1.     To determine the effect of monetary policy rate on commercial banks credit creation in Nigeria.

2.     To ascertain the effect of liquidity ratio on commercial banks credit creation in Nigeria.

3.     To evaluate the influence of cash reserve ratio (CRR) on commercial banks credit creation in Nigeria. 

1.4       Research Questions

Following the specific objectives adopted, the study sought to provide answers to the following questions:

1.     What is the extent of the effect of monetary policy rate on commercial banks credit creation in Nigeria?

2.     How far has liquidity ratio on commercial banks credit creation in Nigeria?

3.     To what extent has cash reserve ratio influence commercial banks credit creation in Nigeria?

1.5       Research Hypotheses

Based on the research objectives and research question the hypotheses to be tested which are in the null form, includes the following:

Ho1:     Monetary policy rate has no significant effect on commercial banks credit creation in Nigeria.

Ho2:     Liquidity ratio has no significant effect on commercial banks credit creation in Nigeria.

Ho3:     Cash reserve ratio has no significant influence on commercial banks credit creation in Nigeria.
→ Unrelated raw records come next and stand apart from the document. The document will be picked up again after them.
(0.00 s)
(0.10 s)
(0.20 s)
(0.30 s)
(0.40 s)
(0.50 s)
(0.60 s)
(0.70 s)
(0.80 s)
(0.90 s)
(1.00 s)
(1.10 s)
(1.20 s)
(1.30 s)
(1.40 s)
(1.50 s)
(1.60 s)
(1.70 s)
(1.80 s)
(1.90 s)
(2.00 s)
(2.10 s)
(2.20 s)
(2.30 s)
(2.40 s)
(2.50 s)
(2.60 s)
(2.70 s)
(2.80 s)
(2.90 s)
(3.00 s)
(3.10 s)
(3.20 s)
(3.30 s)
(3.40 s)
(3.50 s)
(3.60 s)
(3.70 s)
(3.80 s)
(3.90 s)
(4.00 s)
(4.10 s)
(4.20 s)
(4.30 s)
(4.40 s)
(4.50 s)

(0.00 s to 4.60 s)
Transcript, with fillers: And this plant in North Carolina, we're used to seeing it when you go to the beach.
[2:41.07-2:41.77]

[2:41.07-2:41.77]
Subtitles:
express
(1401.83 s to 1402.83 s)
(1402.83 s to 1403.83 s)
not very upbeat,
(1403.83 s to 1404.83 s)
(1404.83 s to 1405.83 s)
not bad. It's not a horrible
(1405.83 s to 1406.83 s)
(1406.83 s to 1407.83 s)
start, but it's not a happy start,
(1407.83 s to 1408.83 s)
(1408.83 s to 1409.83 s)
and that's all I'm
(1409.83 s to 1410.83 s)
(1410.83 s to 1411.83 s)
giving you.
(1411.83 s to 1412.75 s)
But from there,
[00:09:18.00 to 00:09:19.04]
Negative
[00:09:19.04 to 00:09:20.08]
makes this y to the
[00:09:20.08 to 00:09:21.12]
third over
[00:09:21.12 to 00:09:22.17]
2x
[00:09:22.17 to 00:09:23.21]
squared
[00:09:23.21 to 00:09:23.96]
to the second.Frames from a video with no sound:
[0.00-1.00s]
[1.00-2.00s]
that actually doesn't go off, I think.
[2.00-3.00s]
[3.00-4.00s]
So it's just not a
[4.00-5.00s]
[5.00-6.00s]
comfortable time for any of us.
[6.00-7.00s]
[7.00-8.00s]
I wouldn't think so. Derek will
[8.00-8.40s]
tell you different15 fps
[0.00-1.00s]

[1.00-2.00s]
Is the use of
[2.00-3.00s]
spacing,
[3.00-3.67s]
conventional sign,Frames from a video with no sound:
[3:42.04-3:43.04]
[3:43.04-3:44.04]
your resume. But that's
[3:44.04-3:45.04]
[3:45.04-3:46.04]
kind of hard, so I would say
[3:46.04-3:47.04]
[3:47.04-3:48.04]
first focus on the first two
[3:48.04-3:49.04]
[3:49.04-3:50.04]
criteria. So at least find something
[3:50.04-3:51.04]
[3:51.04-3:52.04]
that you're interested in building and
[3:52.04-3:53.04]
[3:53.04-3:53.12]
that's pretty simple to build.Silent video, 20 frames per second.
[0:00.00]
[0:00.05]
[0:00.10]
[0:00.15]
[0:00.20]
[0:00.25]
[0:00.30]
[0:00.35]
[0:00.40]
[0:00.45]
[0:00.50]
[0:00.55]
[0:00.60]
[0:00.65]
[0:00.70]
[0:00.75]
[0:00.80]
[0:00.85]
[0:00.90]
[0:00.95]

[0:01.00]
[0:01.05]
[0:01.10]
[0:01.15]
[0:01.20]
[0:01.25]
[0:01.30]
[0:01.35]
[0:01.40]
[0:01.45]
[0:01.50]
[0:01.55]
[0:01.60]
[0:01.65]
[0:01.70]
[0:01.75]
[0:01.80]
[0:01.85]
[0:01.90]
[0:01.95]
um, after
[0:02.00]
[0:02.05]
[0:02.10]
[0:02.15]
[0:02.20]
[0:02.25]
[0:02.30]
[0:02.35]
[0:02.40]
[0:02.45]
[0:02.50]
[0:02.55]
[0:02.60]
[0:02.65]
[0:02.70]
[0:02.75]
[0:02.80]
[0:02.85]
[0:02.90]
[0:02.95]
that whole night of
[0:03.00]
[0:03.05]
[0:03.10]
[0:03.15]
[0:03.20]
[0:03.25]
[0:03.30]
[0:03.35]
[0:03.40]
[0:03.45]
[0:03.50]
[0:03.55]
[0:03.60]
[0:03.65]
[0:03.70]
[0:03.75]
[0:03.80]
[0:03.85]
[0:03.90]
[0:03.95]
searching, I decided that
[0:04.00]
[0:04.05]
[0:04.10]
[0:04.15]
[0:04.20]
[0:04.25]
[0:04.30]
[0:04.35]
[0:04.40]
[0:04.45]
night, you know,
1.6       Significance of the Study

The major significance of this study is to evaluate the effect of monetary policy measures on commercial banks credit creation in Nigeria, covers measure on how to increase profitability, moderate the extent of bank credit and also to throw more light on the appropriate monetary policy instrument to be used under different economic situation in order to achieve the desired objective. This study will also be of relevance to researchers for further research as well as to students who will need it for further study on this topic or related topic. This study is relevant to policy makers since it tries to establish a link between monetary sector and the financial sector. This study is also important and significant in that it will examine the various ways of improving the banking sector towards raising the standard of living of Nigerians.

1.7       Scope of the Study

The scope of the study will cover the range of 2000 – 2016 (16 years). The base year was chosen because the study intends to contribute to the existing literature on the subject matter and also to bridge the gap on the empirical studies already conducted.

1.8   Limitations of Study

In the course of carrying out this research, the researcher was confronted with challenges and limitations of obtaining the model of the study, the current data and materials from Central Bank of Nigeria statistical bulletin and also circulars such as the monetary policy circulars which are regarded as confidential documents of the Central Bank.